■ **Activity**
From the listing below, retype exactly the line holding "[00:00:01.30]", the line holding "[00:00:03.00]", and the lines between them; skip everything else.
+++ Recorded information +++
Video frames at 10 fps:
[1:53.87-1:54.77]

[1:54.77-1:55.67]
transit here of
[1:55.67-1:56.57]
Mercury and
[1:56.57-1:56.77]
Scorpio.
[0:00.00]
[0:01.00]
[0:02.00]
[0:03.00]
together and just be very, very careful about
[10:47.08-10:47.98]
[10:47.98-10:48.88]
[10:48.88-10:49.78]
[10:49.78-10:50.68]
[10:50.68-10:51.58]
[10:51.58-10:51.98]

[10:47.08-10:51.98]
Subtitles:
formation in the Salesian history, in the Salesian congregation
+++
+++ Recorded information +++
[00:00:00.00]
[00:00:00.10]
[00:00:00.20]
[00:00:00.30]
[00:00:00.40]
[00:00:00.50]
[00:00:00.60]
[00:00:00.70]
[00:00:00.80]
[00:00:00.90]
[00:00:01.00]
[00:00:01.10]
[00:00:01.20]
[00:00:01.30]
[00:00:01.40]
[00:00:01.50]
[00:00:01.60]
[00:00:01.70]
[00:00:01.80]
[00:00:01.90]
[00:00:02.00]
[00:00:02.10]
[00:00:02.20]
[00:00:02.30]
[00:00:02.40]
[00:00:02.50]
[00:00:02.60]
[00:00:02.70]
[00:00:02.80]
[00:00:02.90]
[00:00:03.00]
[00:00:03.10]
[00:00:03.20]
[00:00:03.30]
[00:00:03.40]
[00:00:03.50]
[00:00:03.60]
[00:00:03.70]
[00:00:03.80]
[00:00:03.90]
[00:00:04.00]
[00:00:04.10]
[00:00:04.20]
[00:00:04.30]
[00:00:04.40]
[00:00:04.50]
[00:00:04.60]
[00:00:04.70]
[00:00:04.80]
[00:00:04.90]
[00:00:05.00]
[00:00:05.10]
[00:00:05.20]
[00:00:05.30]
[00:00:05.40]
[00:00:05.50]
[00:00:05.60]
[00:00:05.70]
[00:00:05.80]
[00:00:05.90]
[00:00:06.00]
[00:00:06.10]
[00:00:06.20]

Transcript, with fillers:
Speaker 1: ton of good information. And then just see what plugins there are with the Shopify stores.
+++
■ **Exercise result**
[00:00:01.30]
[00:00:01.40]
[00:00:01.50]
[00:00:01.60]
[00:00:01.70]
[00:00:01.80]
[00:00:01.90]
[00:00:02.00]
[00:00:02.10]
[00:00:02.20]
[00:00:02.30]
[00:00:02.40]
[00:00:02.50]
[00:00:02.60]
[00:00:02.70]
[00:00:02.80]
[00:00:02.90]
[00:00:03.00]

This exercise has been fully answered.